Gold tut sich am Dienstag schwer, an Schwung zu gewinnen, und bewegt sich während der europäischen Sitzung in einer engen Handelsspanne.
Aus technischer Sicht hat die Konsolidierung der vergangenen Woche unterhalb des 200-Tage Simple Moving Average (SMA) die bärische Stimmung verstärkt. Der anschließende Rückgang verlor jedoch in der Nähe der Unterstützung des Abwärtstrendkanals um das Niveau von 4.260 US-Dollar an Dynamik. Daher ist ein klarer Bruch unterhalb dieser Zone erforderlich, um weiteres Abwärtspotenzial zu bestätigen.
Der Relative Strength Index (RSI) verharrt nahe der Marke von 33 und bleibt damit im negativen Bereich, ohne jedoch in überverkaufte Regionen vorzudringen, auch wenn er sich dieser Schwelle annähert. Der MACD-Indikator befindet sich ebenfalls im negativen Bereich bei begrenzter Dynamik, was darauf hindeutet, dass die Verkäufer weiterhin im Vorteil sind, jedoch ohne Anzeichen für eine aggressivere Fortsetzung der Abwärtsbewegung.

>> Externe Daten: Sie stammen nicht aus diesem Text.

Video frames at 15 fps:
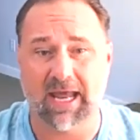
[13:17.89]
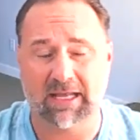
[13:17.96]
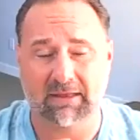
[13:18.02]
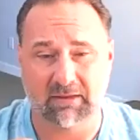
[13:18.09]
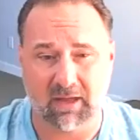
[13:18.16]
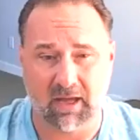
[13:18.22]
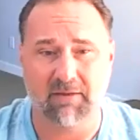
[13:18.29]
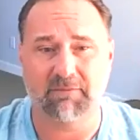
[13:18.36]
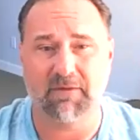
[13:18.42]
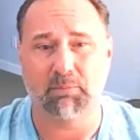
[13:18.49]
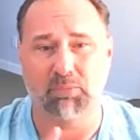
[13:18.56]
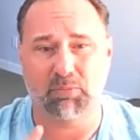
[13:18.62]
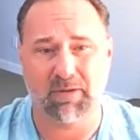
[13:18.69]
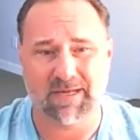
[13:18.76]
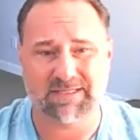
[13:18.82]
a love,
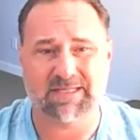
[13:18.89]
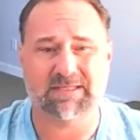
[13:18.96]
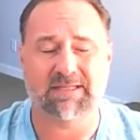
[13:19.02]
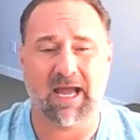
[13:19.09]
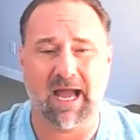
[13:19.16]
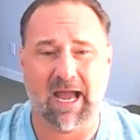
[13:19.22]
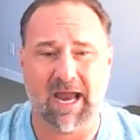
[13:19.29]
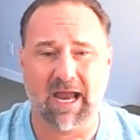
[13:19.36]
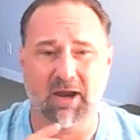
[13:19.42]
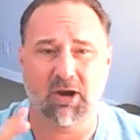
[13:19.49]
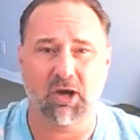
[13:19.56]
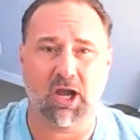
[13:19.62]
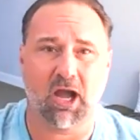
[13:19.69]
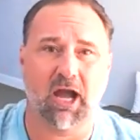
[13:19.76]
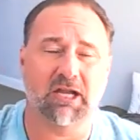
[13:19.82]
a presence, a
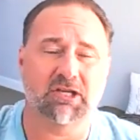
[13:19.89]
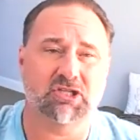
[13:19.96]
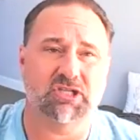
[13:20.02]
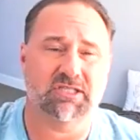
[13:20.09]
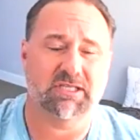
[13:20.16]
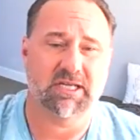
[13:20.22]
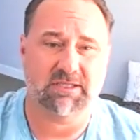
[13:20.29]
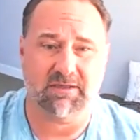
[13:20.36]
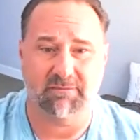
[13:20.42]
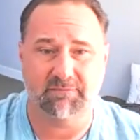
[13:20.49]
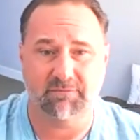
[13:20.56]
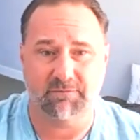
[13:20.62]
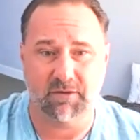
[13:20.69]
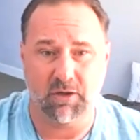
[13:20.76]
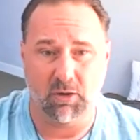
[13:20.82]
higher consciousness of,
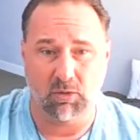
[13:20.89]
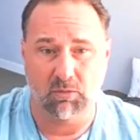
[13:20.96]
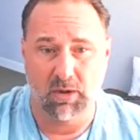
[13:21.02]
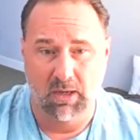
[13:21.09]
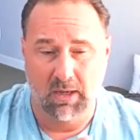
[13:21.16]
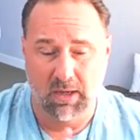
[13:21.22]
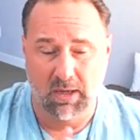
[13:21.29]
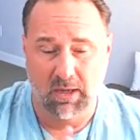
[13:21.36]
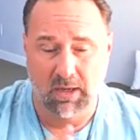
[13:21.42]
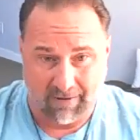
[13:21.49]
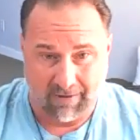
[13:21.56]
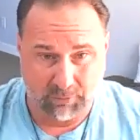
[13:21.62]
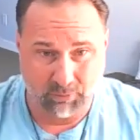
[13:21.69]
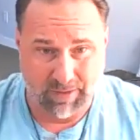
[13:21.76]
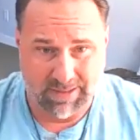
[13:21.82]
you know,
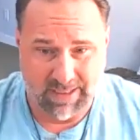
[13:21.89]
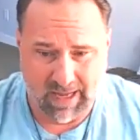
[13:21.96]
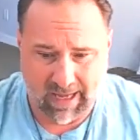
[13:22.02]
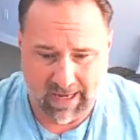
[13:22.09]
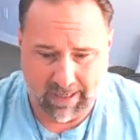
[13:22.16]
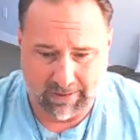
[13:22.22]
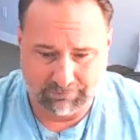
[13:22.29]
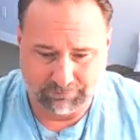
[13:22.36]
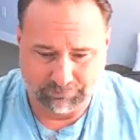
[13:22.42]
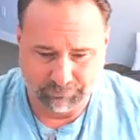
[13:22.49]
after we die.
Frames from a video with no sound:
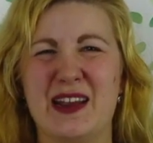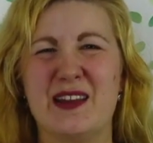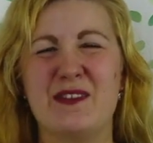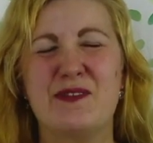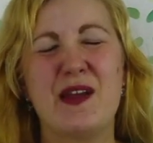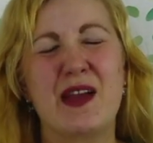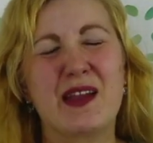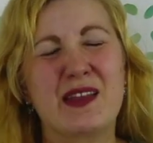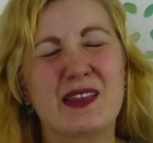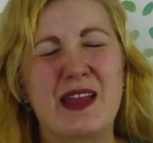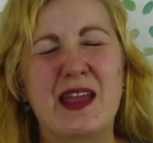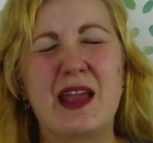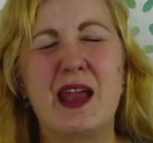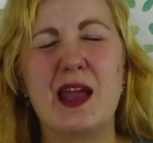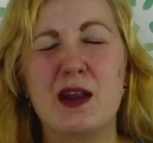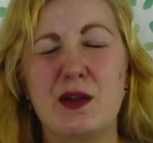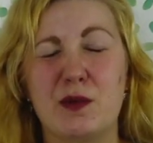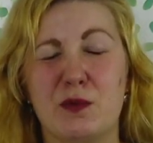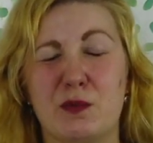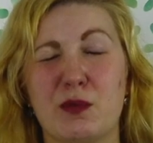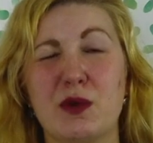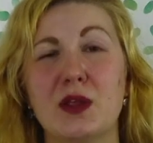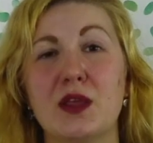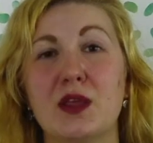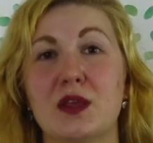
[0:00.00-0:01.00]
In fact, they had
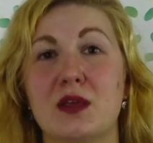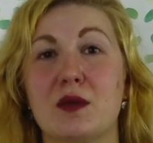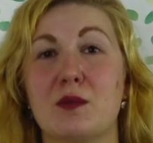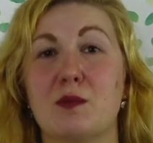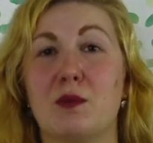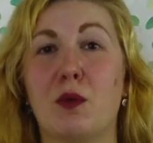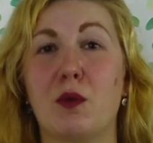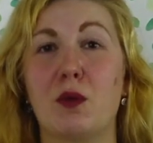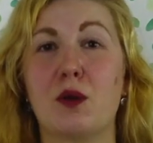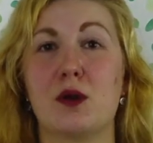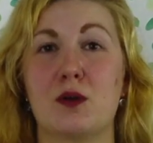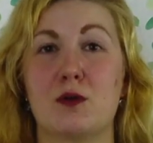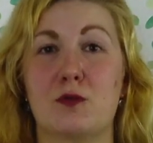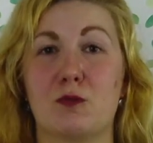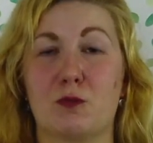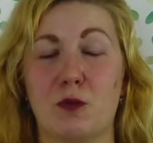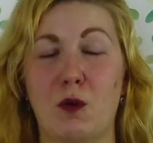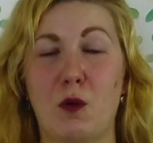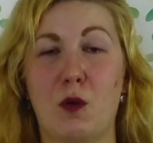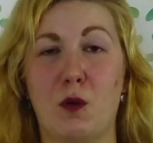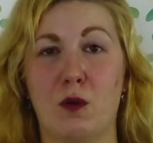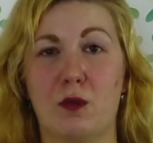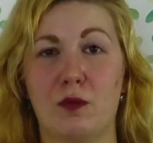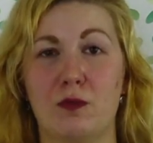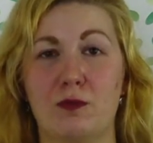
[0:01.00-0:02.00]
a really important
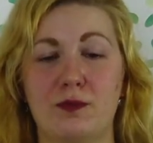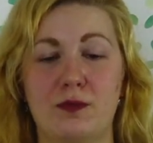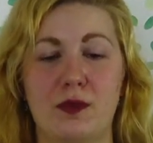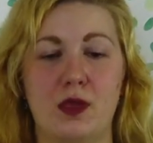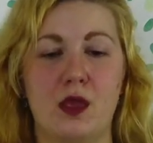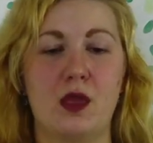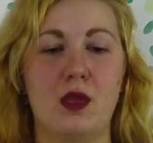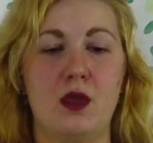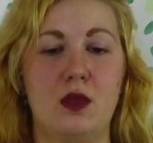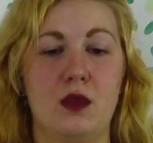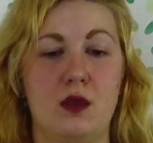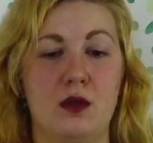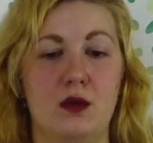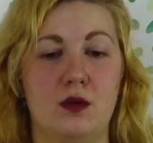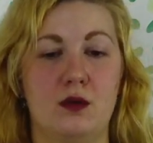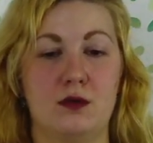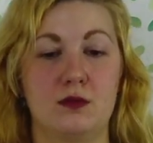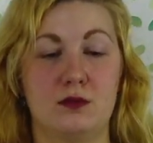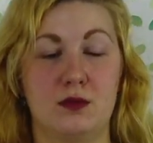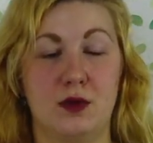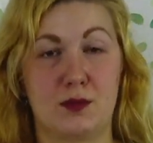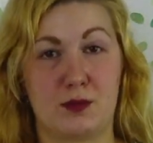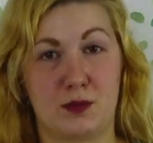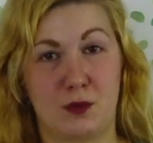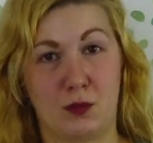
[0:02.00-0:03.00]
role.
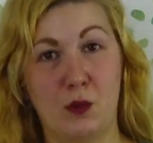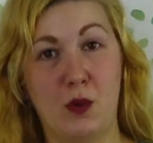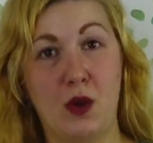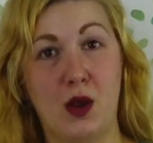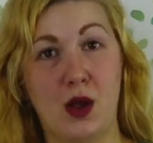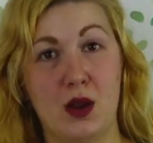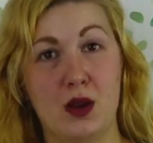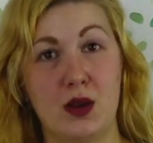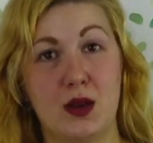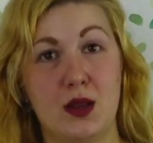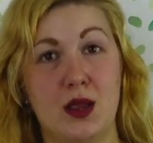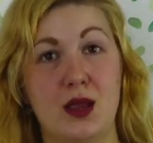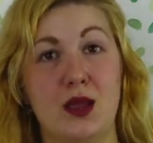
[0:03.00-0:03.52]
Number 1,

Vor diesem Hintergrund dürfte jede korrigierende Gegenbewegung zunächst auf Widerstand bei 4.350 US-Dollar stoßen, gefolgt von einem Widerstand in der Nähe des 200-Tage Exponential Moving Average (EMA), danach am psychologischen Niveau von 4.400 US-Dollar und schließlich am 200-Tage SMA bei 4.435 US-Dollar.
Ein Ausbruch über dieses Niveau ist erforderlich, damit die Bullen den aktuellen Abwärtsdruck etwas entschärfen können; anschließend wäre das nächste Ziel der 20-Tage SMA in der Nähe des psychologischen Niveaus von 4.500 US-Dollar.
Diese Marke bleibt ein bedeutender Widerstand und begrenzt das Aufwärtspotenzial innerhalb der vorherrschenden bärischen Struktur.